┏━━

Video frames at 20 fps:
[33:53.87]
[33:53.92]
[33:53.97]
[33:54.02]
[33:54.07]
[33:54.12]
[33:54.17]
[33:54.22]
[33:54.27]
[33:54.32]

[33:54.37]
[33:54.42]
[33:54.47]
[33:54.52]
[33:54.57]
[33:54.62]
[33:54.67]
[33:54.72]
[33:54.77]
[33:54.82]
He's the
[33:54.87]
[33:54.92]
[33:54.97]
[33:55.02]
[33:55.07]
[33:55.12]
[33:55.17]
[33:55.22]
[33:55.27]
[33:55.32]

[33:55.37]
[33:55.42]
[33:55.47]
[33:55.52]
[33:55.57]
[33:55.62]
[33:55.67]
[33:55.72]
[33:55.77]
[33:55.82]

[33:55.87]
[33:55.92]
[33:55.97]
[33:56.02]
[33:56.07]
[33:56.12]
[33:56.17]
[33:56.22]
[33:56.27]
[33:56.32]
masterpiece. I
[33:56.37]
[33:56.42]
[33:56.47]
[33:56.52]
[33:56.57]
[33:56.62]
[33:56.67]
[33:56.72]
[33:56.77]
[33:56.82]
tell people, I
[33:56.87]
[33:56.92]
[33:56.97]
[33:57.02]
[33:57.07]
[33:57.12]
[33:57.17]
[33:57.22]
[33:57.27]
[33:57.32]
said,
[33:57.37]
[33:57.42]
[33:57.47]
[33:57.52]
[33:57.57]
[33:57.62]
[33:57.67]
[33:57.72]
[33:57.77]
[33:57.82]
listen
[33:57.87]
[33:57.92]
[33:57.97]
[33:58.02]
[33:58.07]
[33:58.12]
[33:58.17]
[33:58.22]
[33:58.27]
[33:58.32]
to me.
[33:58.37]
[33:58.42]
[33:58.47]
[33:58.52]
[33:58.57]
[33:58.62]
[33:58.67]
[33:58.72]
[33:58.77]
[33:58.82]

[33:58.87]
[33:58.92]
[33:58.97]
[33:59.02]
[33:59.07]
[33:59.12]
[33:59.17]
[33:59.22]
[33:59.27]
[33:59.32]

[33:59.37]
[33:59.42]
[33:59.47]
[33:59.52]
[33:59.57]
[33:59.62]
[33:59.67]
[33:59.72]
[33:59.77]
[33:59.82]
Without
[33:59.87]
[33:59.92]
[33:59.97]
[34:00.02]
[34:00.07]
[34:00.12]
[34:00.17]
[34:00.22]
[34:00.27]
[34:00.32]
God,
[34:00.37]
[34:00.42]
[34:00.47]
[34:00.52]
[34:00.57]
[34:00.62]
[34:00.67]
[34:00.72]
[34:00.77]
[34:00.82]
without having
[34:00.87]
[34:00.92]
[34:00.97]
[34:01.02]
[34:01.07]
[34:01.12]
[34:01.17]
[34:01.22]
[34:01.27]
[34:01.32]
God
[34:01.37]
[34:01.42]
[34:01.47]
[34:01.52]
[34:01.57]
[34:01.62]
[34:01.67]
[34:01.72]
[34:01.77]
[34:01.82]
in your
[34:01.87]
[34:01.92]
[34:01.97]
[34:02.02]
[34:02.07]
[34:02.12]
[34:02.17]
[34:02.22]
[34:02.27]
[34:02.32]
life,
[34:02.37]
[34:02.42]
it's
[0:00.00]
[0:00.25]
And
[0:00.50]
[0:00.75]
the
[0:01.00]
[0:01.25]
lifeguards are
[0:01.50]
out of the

┗━━

Retype the complete listing exactly.

Video frames at 20 fps:
[33:53.87]
[33:53.92]
[33:53.97]
[33:54.02]
[33:54.07]
[33:54.12]
[33:54.17]
[33:54.22]
[33:54.27]
[33:54.32]

[33:54.37]
[33:54.42]
[33:54.47]
[33:54.52]
[33:54.57]
[33:54.62]
[33:54.67]
[33:54.72]
[33:54.77]
[33:54.82]
He's the
[33:54.87]
[33:54.92]
[33:54.97]
[33:55.02]
[33:55.07]
[33:55.12]
[33:55.17]
[33:55.22]
[33:55.27]
[33:55.32]

[33:55.37]
[33:55.42]
[33:55.47]
[33:55.52]
[33:55.57]
[33:55.62]
[33:55.67]
[33:55.72]
[33:55.77]
[33:55.82]

[33:55.87]
[33:55.92]
[33:55.97]
[33:56.02]
[33:56.07]
[33:56.12]
[33:56.17]
[33:56.22]
[33:56.27]
[33:56.32]
masterpiece. I
[33:56.37]
[33:56.42]
[33:56.47]
[33:56.52]
[33:56.57]
[33:56.62]
[33:56.67]
[33:56.72]
[33:56.77]
[33:56.82]
tell people, I
[33:56.87]
[33:56.92]
[33:56.97]
[33:57.02]
[33:57.07]
[33:57.12]
[33:57.17]
[33:57.22]
[33:57.27]
[33:57.32]
said,
[33:57.37]
[33:57.42]
[33:57.47]
[33:57.52]
[33:57.57]
[33:57.62]
[33:57.67]
[33:57.72]
[33:57.77]
[33:57.82]
listen
[33:57.87]
[33:57.92]
[33:57.97]
[33:58.02]
[33:58.07]
[33:58.12]
[33:58.17]
[33:58.22]
[33:58.27]
[33:58.32]
to me.
[33:58.37]
[33:58.42]
[33:58.47]
[33:58.52]
[33:58.57]
[33:58.62]
[33:58.67]
[33:58.72]
[33:58.77]
[33:58.82]

[33:58.87]
[33:58.92]
[33:58.97]
[33:59.02]
[33:59.07]
[33:59.12]
[33:59.17]
[33:59.22]
[33:59.27]
[33:59.32]

[33:59.37]
[33:59.42]
[33:59.47]
[33:59.52]
[33:59.57]
[33:59.62]
[33:59.67]
[33:59.72]
[33:59.77]
[33:59.82]
Without
[33:59.87]
[33:59.92]
[33:59.97]
[34:00.02]
[34:00.07]
[34:00.12]
[34:00.17]
[34:00.22]
[34:00.27]
[34:00.32]
God,
[34:00.37]
[34:00.42]
[34:00.47]
[34:00.52]
[34:00.57]
[34:00.62]
[34:00.67]
[34:00.72]
[34:00.77]
[34:00.82]
without having
[34:00.87]
[34:00.92]
[34:00.97]
[34:01.02]
[34:01.07]
[34:01.12]
[34:01.17]
[34:01.22]
[34:01.27]
[34:01.32]
God
[34:01.37]
[34:01.42]
[34:01.47]
[34:01.52]
[34:01.57]
[34:01.62]
[34:01.67]
[34:01.72]
[34:01.77]
[34:01.82]
in your
[34:01.87]
[34:01.92]
[34:01.97]
[34:02.02]
[34:02.07]
[34:02.12]
[34:02.17]
[34:02.22]
[34:02.27]
[34:02.32]
life,
[34:02.37]
[34:02.42]
it's
[0:00.00]
[0:00.25]
And
[0:00.50]
[0:00.75]
the
[0:01.00]
[0:01.25]
lifeguards are
[0:01.50]
out of the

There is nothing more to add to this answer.